Seminar: Exploring antibiotic resistance with Next-Generation Sequencing: A graph-based algorithm and machine learning approach

Time:

Venue/Location: Phòng B.102, VIASM

Báo cáo viên: Dr. Đỗ Văn Hoàn, Đại học Kỹ thuật Lê Quý Đôn

Abstract:Whole genome sequencing (WGS) has emerged as a fundamental method for elucidating the genetic mechanisms underlying antimicrobial resistance (AMR) and for surveilling drug-resistant bacterial pathogens. Despite the widespread use of Illumina sequencing technology for bacterial genome sequencing due to its high throughput, accuracy, and cost-effectiveness, the short-read nature of this technology often results in fragmented assemblies, limiting comprehensive genome analysis. In response, we introduce Pasa, a novel graph-based algorithm that leverages pangenome and assembly graph information to enhance scaffolding quality. By incorporating population data of bacterial species, Pasa utilizes gene family linkage information to resolve contig graphs within assemblies.

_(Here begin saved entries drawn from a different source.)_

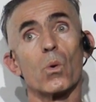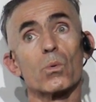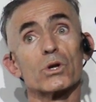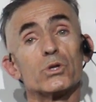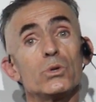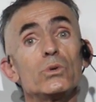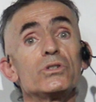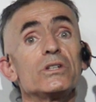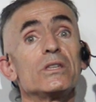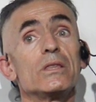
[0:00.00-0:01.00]
or
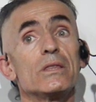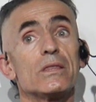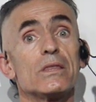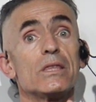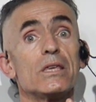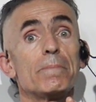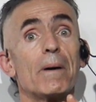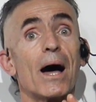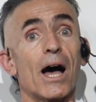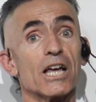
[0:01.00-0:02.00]
reducing the
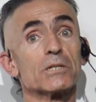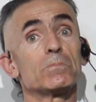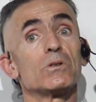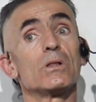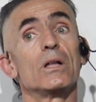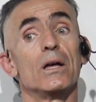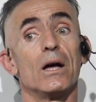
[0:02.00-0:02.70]
possible,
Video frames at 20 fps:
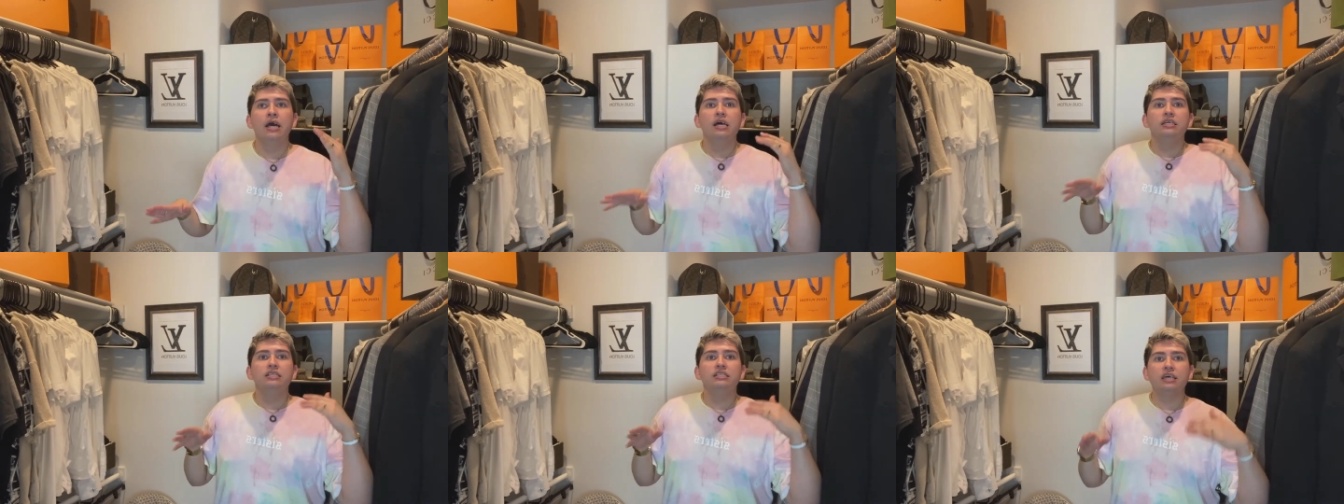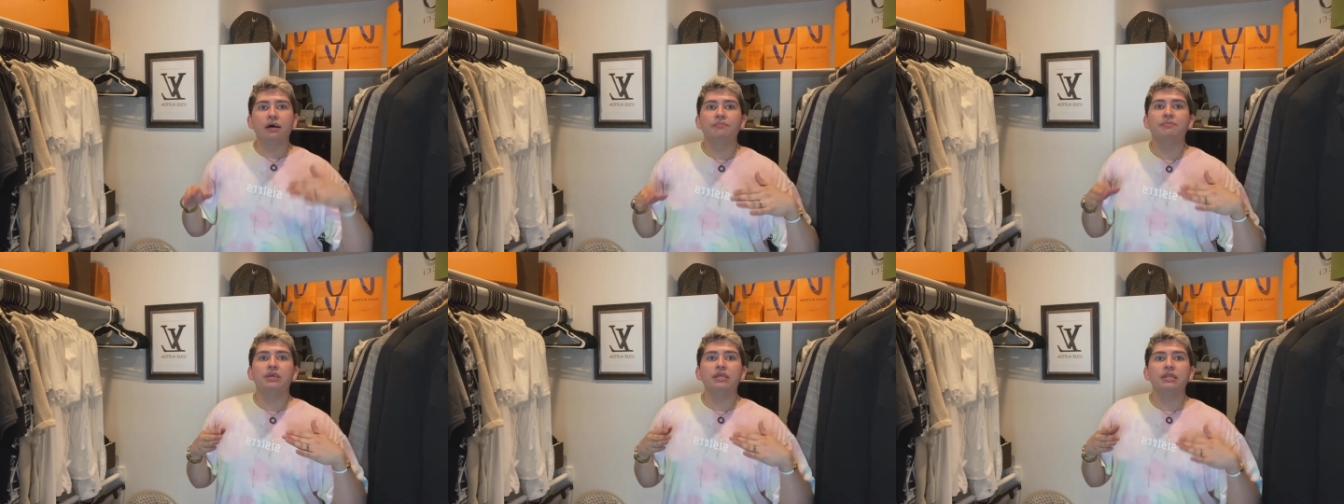
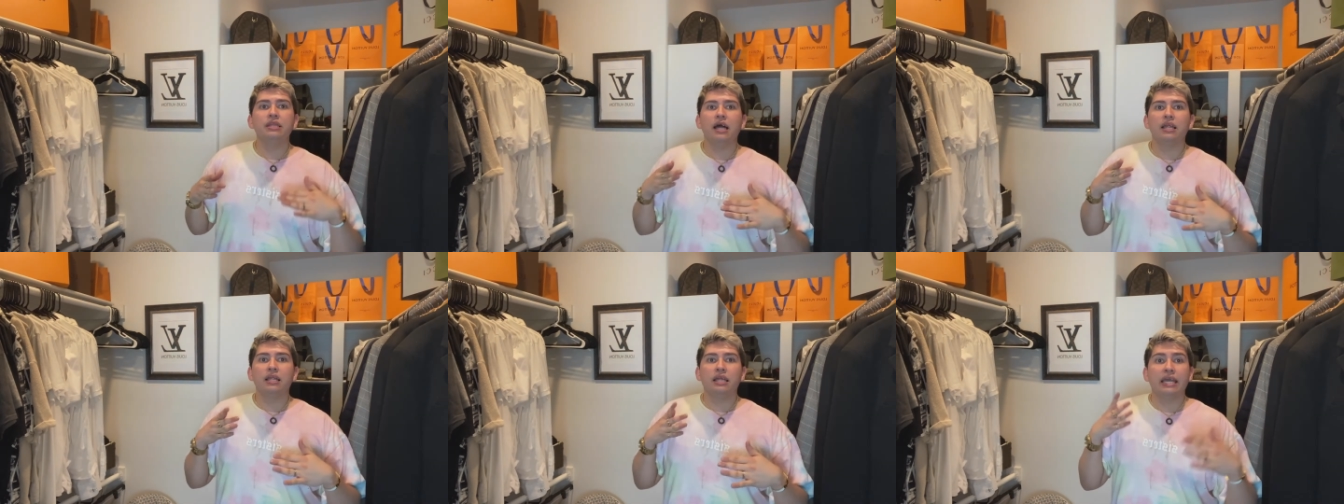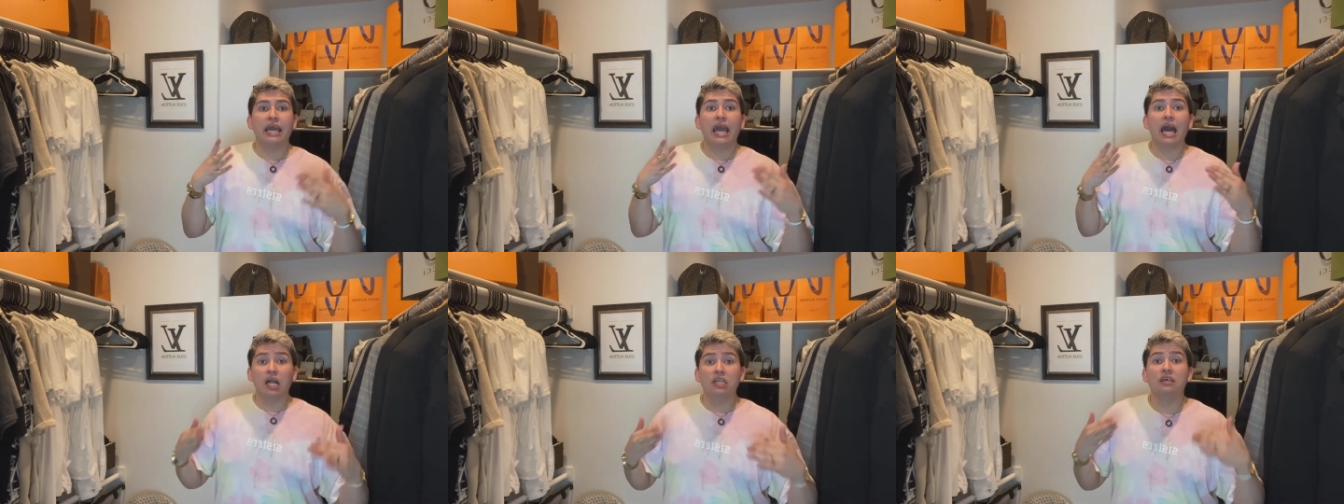something that
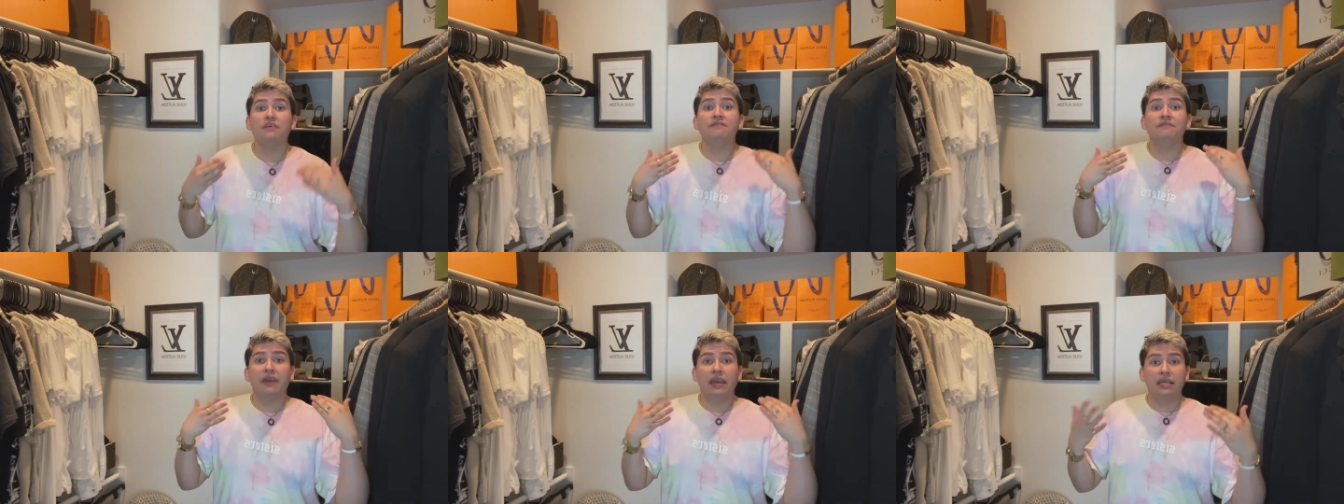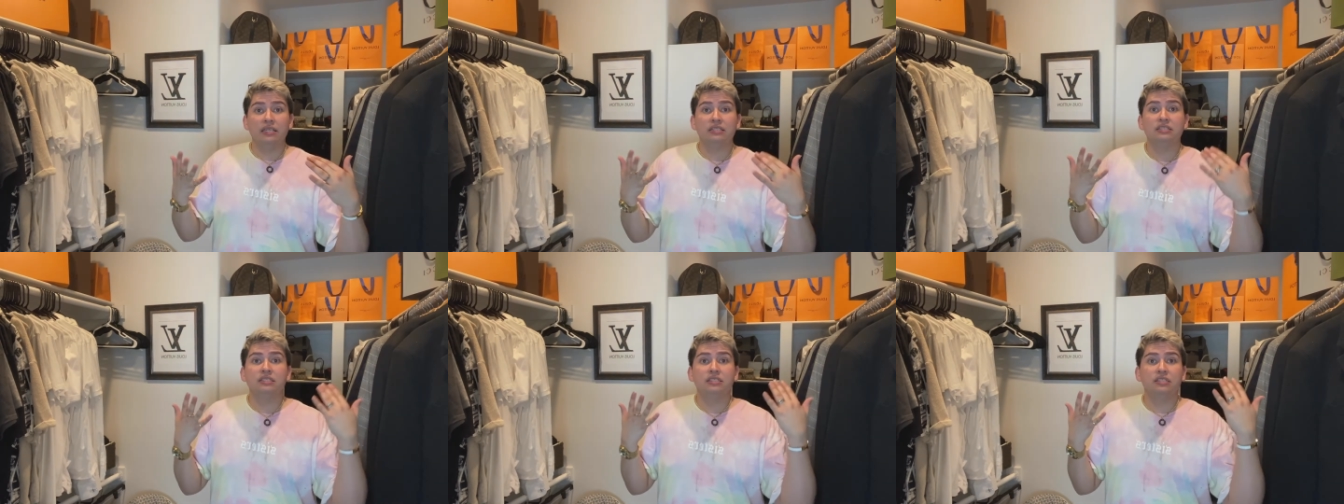like
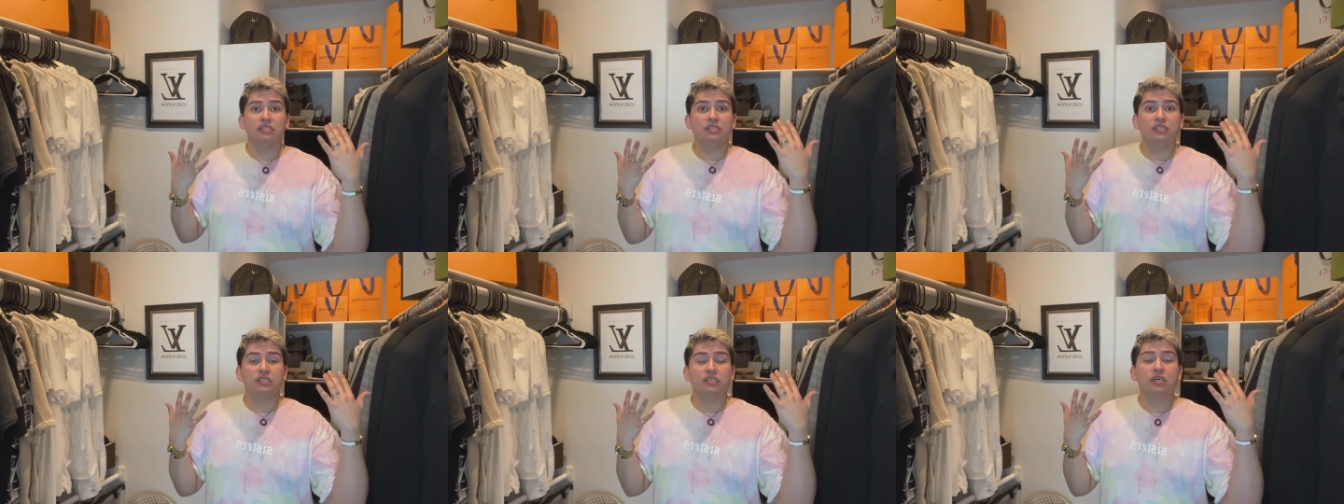elevates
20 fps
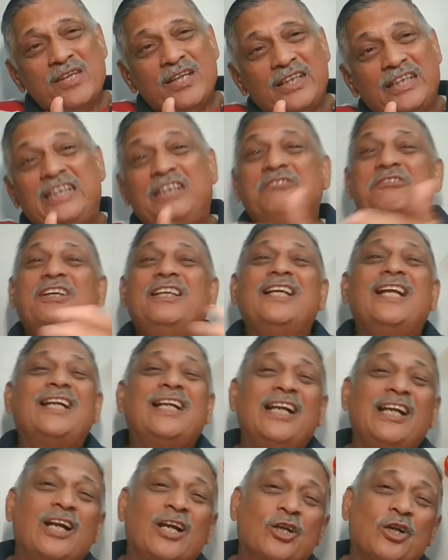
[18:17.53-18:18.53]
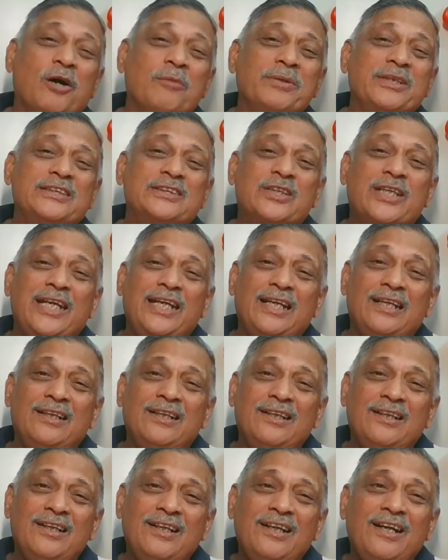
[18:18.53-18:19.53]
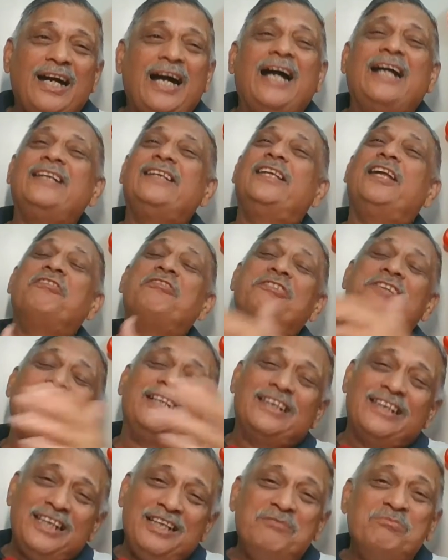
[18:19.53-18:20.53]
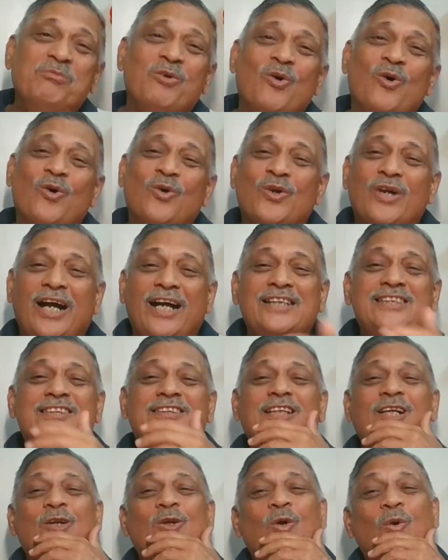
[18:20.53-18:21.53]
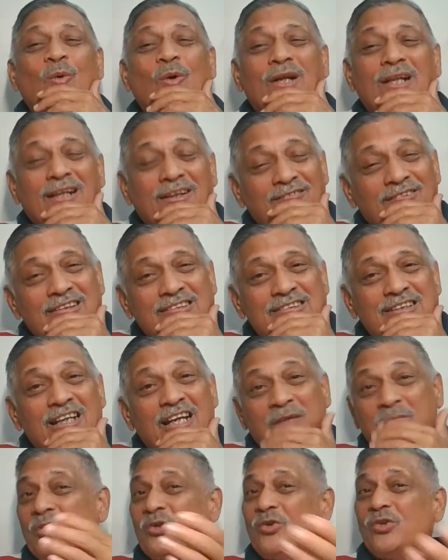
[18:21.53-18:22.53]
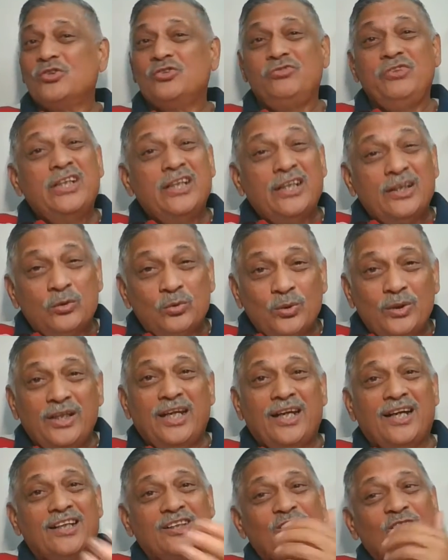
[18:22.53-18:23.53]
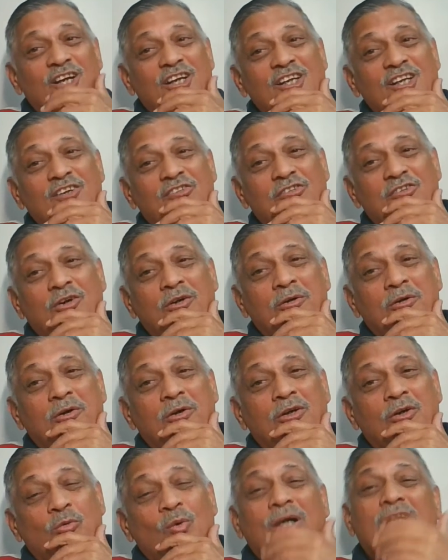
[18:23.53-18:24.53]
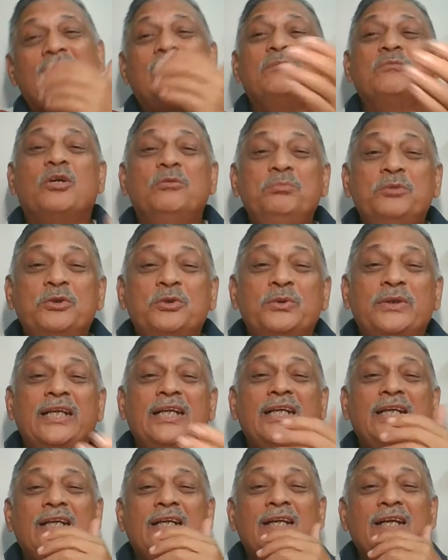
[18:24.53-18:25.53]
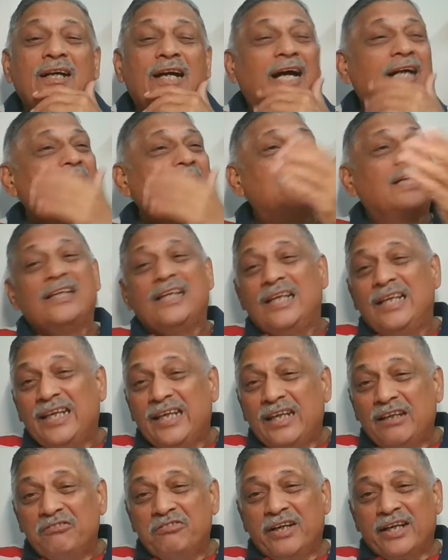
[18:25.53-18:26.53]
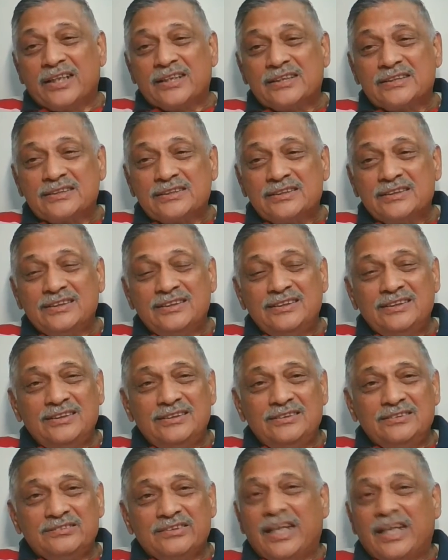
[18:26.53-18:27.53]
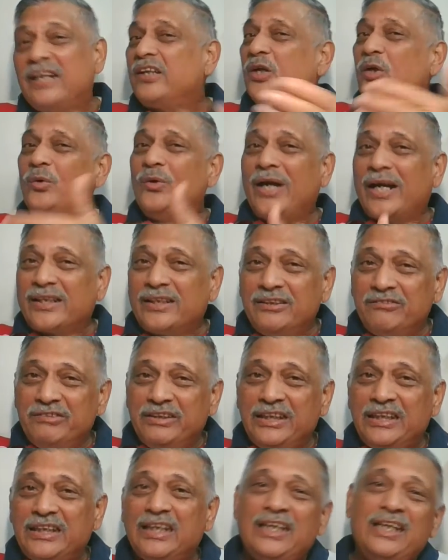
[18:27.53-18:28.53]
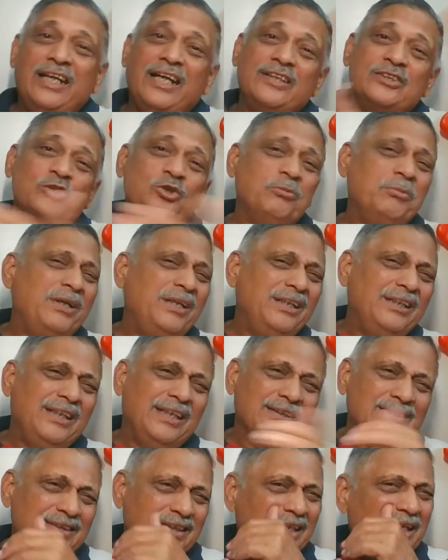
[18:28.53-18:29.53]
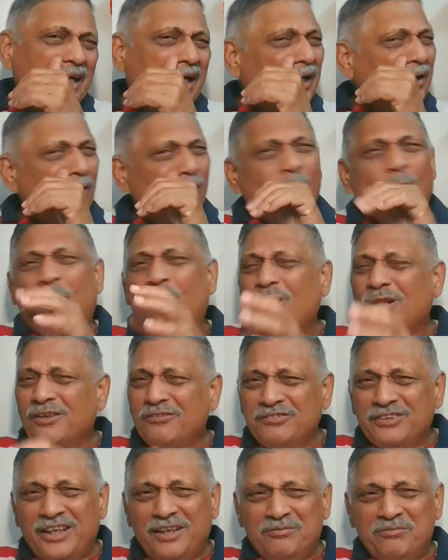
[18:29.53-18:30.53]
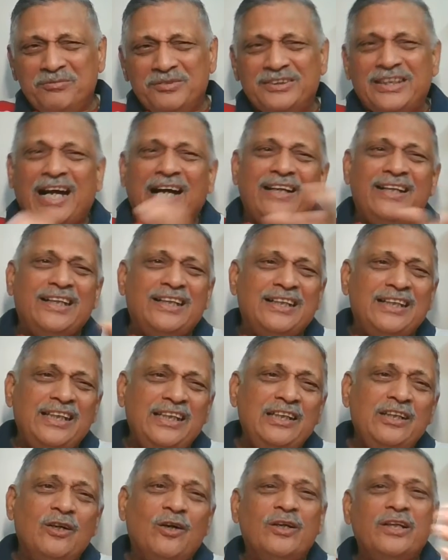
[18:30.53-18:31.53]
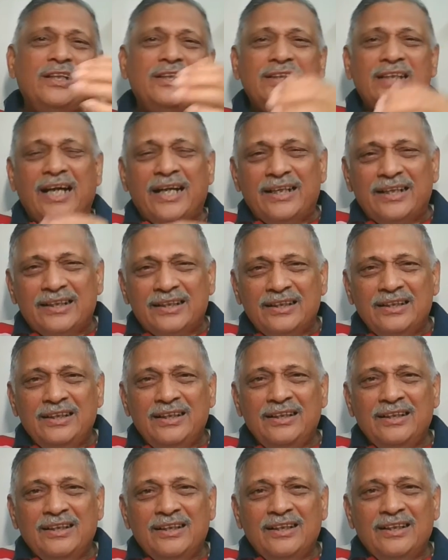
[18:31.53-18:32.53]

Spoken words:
even at an atomic scale, and definitely more at still lower levels, because we today are talking of quantum computing and tunneling effects and radioactive decay and so many things. And all of them directly or indirectly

Our method surpasses current state-of-the-art techniques in accuracy while remaining computationally efficient, making it suitable for analyzing many draft assemblies. In addition, we introduce PanKA, which exploits the pangenome to extract a concise set of features relevant to AMR prediction. PanKA not only accelerates model training and prediction but also improves prediction accuracy. Applied to Escherichia coli and Klebsiella pneumoniae, PanKA outperforms existing methods and even surpasses the state-of-the-art classification approach for AMR prediction.